Dáil debates

Wednesday, 10 May 2017

12:45 pm

Photo of Eamon RyanEamon Ryan (Dublin Bay South, Green Party) | Oireachtas source

Climate change is the biggest challenge of our time and the greatest opportunity for us to switch to a more secure, sustainable and just economic model. However, our draft national climate mitigation plan is an unmitigated disaster. The head of the EPA says that the Government’s policy measures are failing. John FitzGerald, the head of the climate advisory group, says the plan lacks substance, detail and analysis. The environmental NGOs have given it an F rating and it is lucky not to have been given a G rating.

In terms of the European Union, we are now mentioned in the same breath as Poland. There are only two countries in the EU that will not meet their emission targets and we are one of them. There are only four countries which are not going to meet the renewable targets. This country, which has some of the richest renewable resources in the world, is unfortunately in that category and heading in the wrong direction. The Institute of International and European Affairs estimates that those failure could cost us between €3 billion and €6 billion over the next decade.

What do we have? We have a Minister for Communications, Climate Action and Environment, Deputy Naughten, who has the cheek to say the problem is that we were too ambitious. During the Green Party’s period in Government between 2008 and 2011, emissions fell by 15 %. Half of that drop was due to the economic downturn but the EPA recognised that the other half was because of political commitment in government to the issue at that time. The EPA projects that we are now facing a 15 % increase in emissions up to 2030. If we were to take this issue seriously and grab the opportunity, we would go in the opposite direction.

The Minister for Transport, Tourism and Sport, Deputy Ross, was absent from the talks and had no interest whatsoever. The plan has many gaps where there should be transport initiatives.

The Minister for Agriculture, Food and the Marine says to count agriculture out because that sector has nothing to do with it. This is part of the reason - and it is not just because there are thousands of acres of forestry burning in the west today - that we are turning this green island brown. This is not in the interests of farmers, landowners or foresters.
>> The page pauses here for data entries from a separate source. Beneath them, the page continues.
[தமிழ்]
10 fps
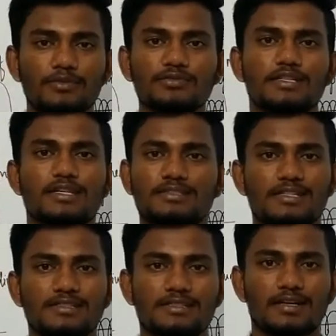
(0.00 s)
மியூசிக்கல்
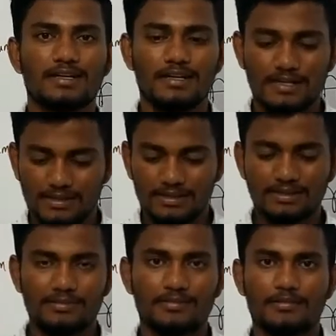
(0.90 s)
ஸ்ட்ரிங்ஸ் எல்லாம் இருக்கு இல்லையா அதை
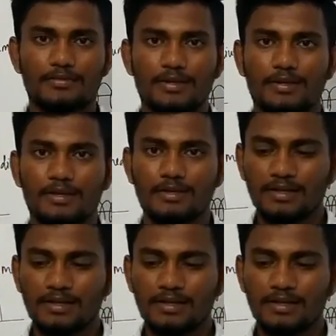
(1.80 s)
இழுத்து விடுறோம் அப்படின்ட்டுனாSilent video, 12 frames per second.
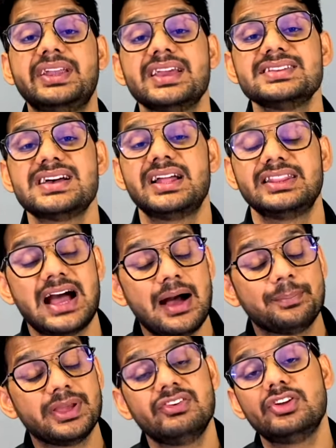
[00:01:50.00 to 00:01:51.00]
के साथ
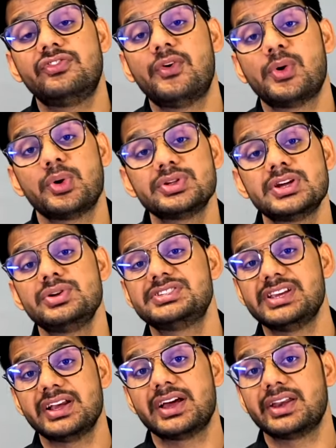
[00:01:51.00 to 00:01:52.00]
आपकी जो फोटोज है उन्हें
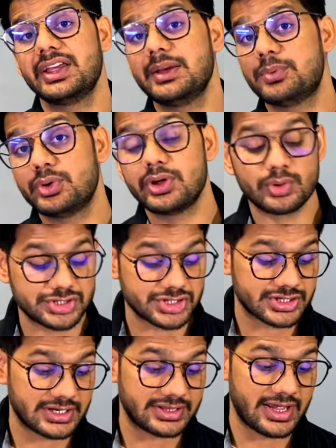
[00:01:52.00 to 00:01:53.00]
सिंक करने की पूरी कोशिश
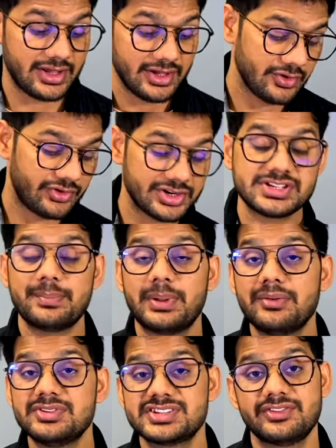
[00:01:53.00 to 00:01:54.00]
करता है फॉर एग्जाम्पल
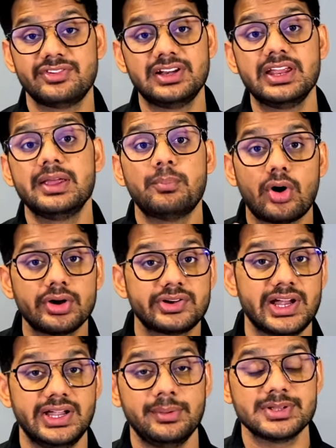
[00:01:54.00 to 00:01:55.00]
अभी सिरिवल्ली बहुत
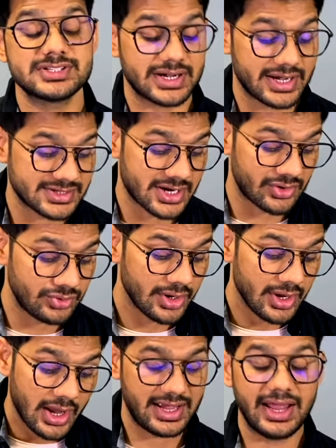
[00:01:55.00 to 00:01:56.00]
ट्रेंडिंग में चल रहा है साउंड
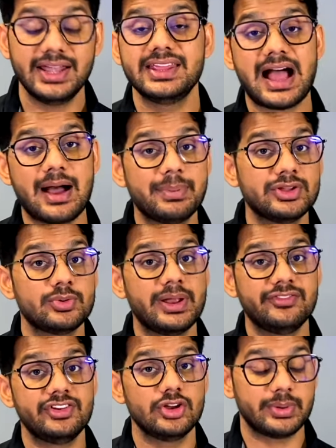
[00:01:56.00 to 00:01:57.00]
एंड यहाँ पे जो मैंने
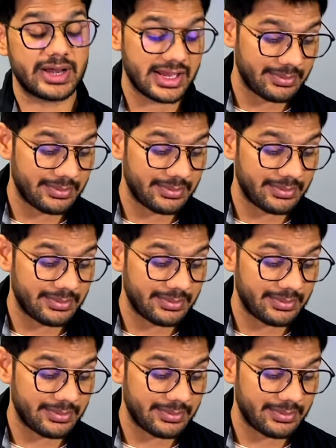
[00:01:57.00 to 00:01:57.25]
वीडियो बनाई हैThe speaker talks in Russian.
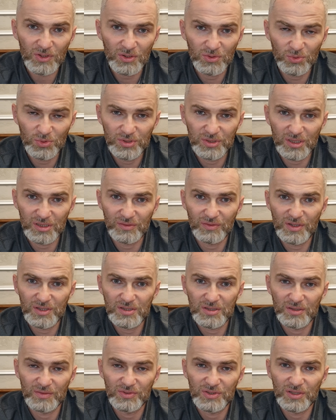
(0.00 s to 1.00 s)
Ну и,
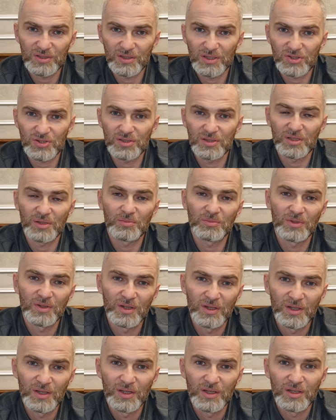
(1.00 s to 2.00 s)
соответственно, все наши там
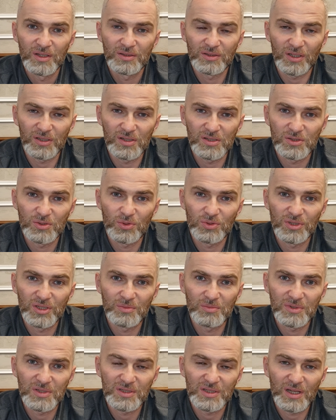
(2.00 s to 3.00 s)

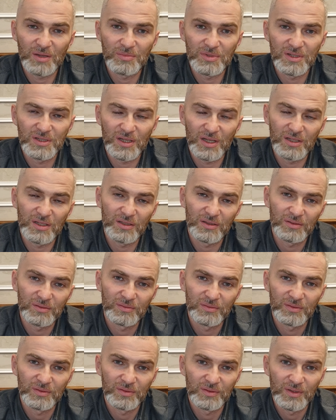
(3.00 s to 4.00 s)
традиционные места обитания.
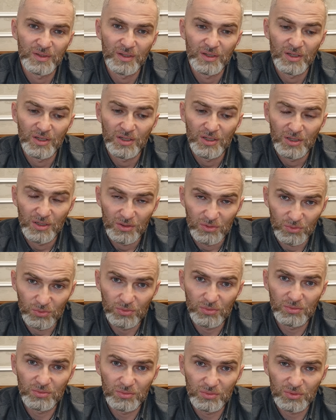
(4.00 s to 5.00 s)

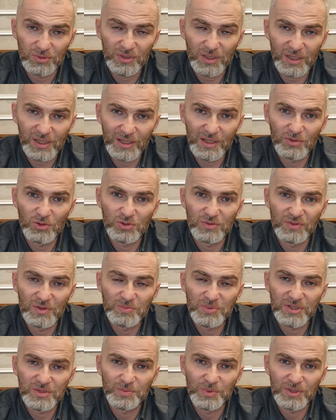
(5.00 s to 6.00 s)
Ну, вот такие вот две
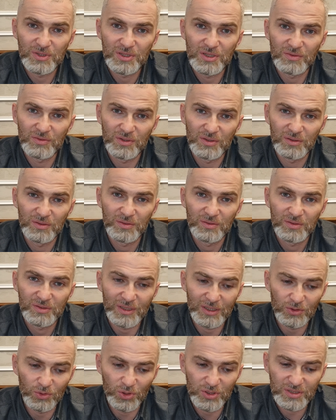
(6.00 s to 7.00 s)
перспективы. С
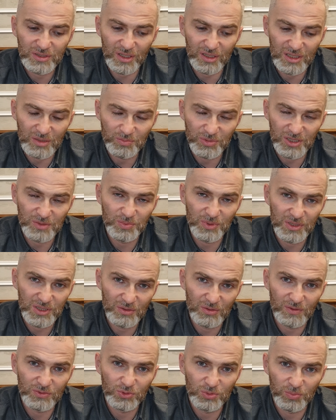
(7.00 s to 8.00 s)
одной стороны,
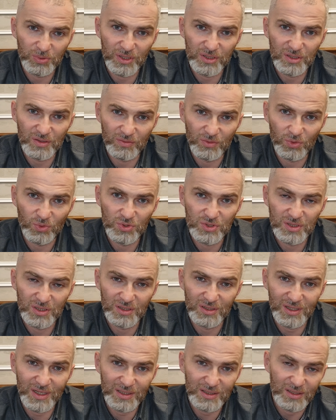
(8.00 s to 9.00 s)
перспектива вступления в Грузии
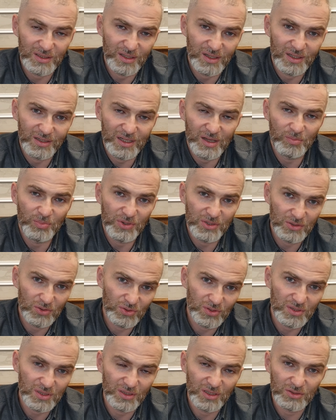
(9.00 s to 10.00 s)
НАТО, она
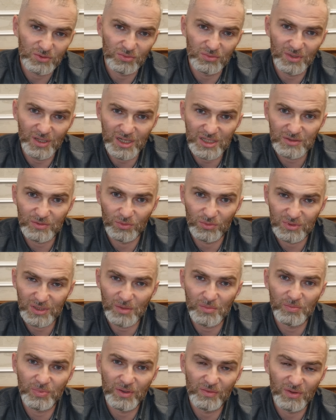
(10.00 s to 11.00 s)
признает эти государства, но
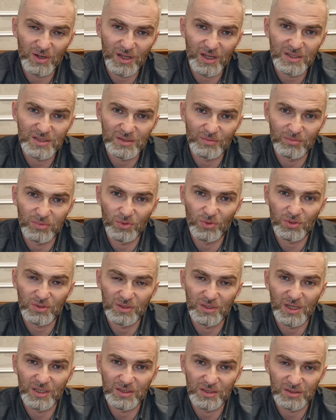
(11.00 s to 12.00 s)
там появляется блок
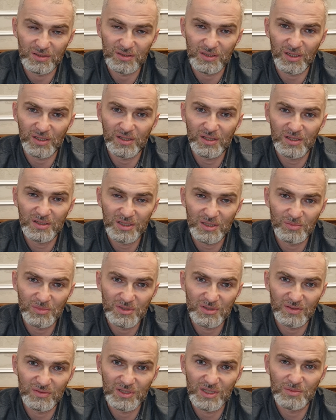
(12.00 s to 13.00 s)
НАТО с ракетами,
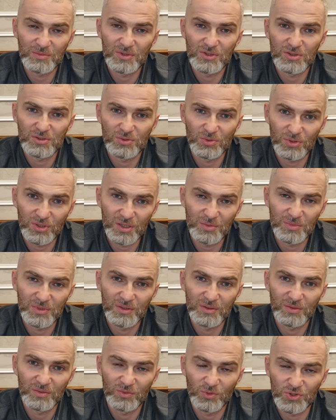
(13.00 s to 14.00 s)
со всеми
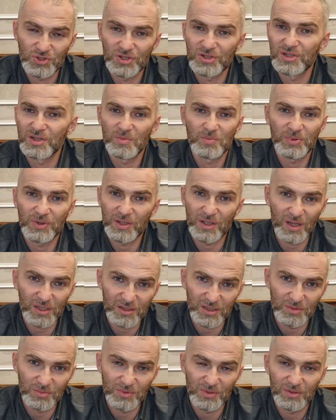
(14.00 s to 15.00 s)
историями, очень
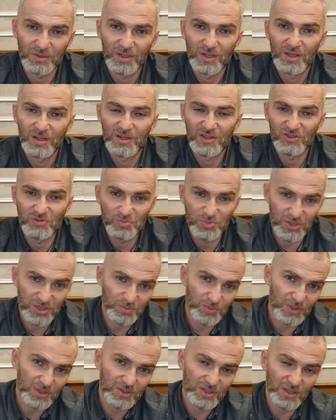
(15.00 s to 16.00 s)
неприятными. И в
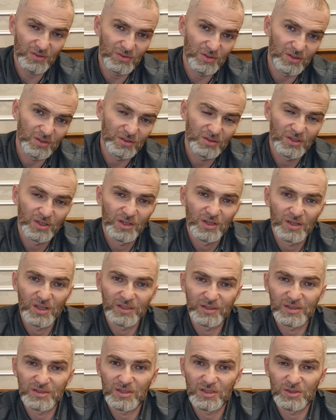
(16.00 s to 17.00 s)
перспективе
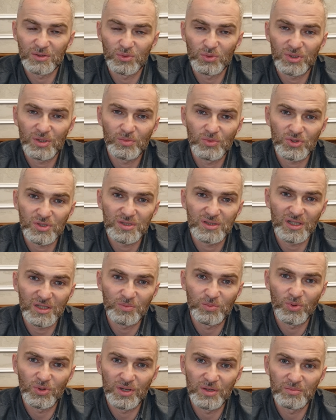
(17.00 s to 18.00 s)
эта территория может
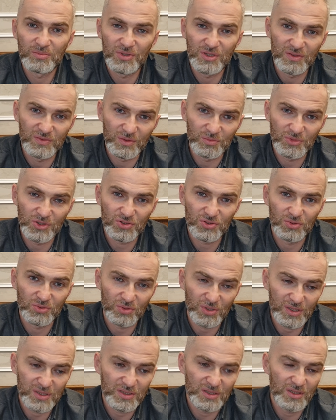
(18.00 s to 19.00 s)
стать полем битвы между
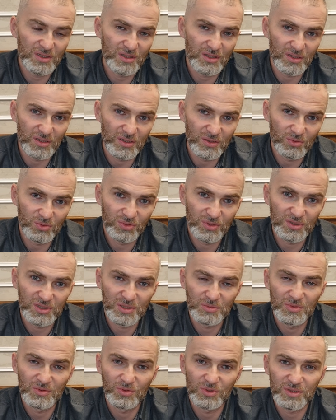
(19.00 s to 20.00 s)
Россией и вот
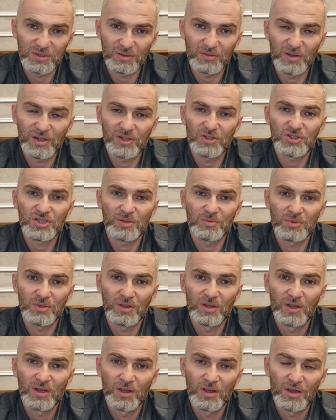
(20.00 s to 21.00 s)
этими вот товарищами.
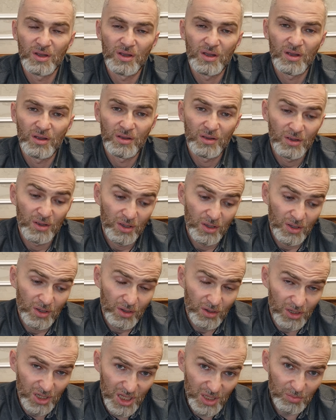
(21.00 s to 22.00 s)

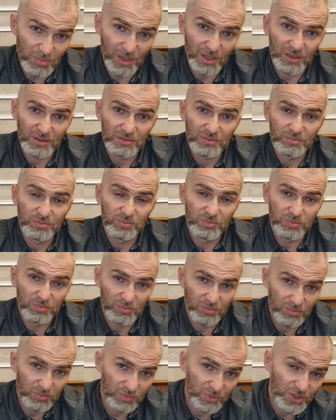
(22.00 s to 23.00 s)
Либо
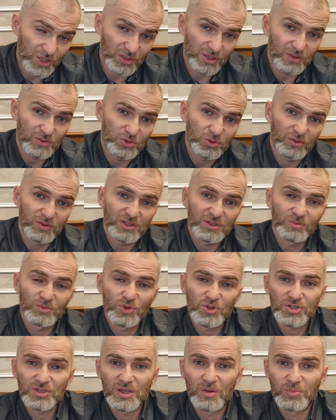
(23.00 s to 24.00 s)
делать все
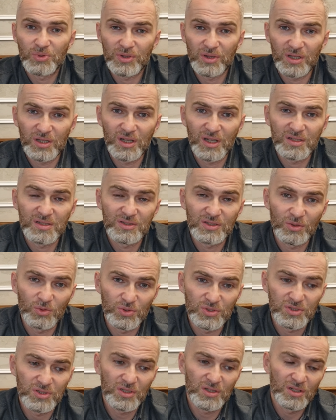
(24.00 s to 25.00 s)
возможное, прилагать все
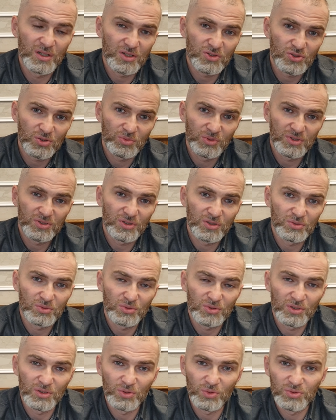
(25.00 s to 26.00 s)
усилия, чтобы на
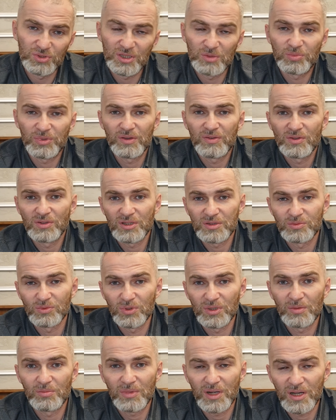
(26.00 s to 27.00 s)
территории Грузии появилось
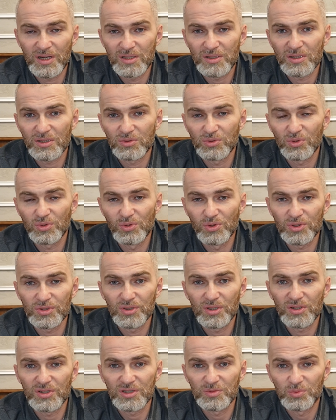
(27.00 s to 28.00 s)
много маленьких, но
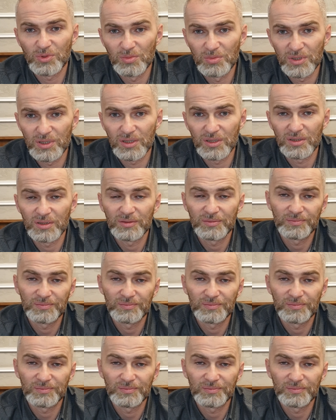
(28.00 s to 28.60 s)
гордых республик.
We do not have a single public transport project ready to go to tender. We cannot get a cycle lane built along the Liffey quays because of a lack of funding from the Minister for Transport, Tourism and Sport and as a result of a lack of political support at council level. We cannot build a greenway to Galway; it could even go by that plant in Athenry that the Government can get built for Apple, which will be an innovative part of the new green economy because it will be 100% powered by renewable energy. The Danes are building a similar plant and while matters here are stuck in planning, they are actually going to commission that facility. Will the Taoiseach tell us what is going to change and what the Government is going to do differently? The lack of political ambition and lack of economic understanding in the Department of Public Expenditure and Reform is at the core of our failure. It is the Government's responsibility to stop this country going from green to brown and to start grasping the opportunity that is before us.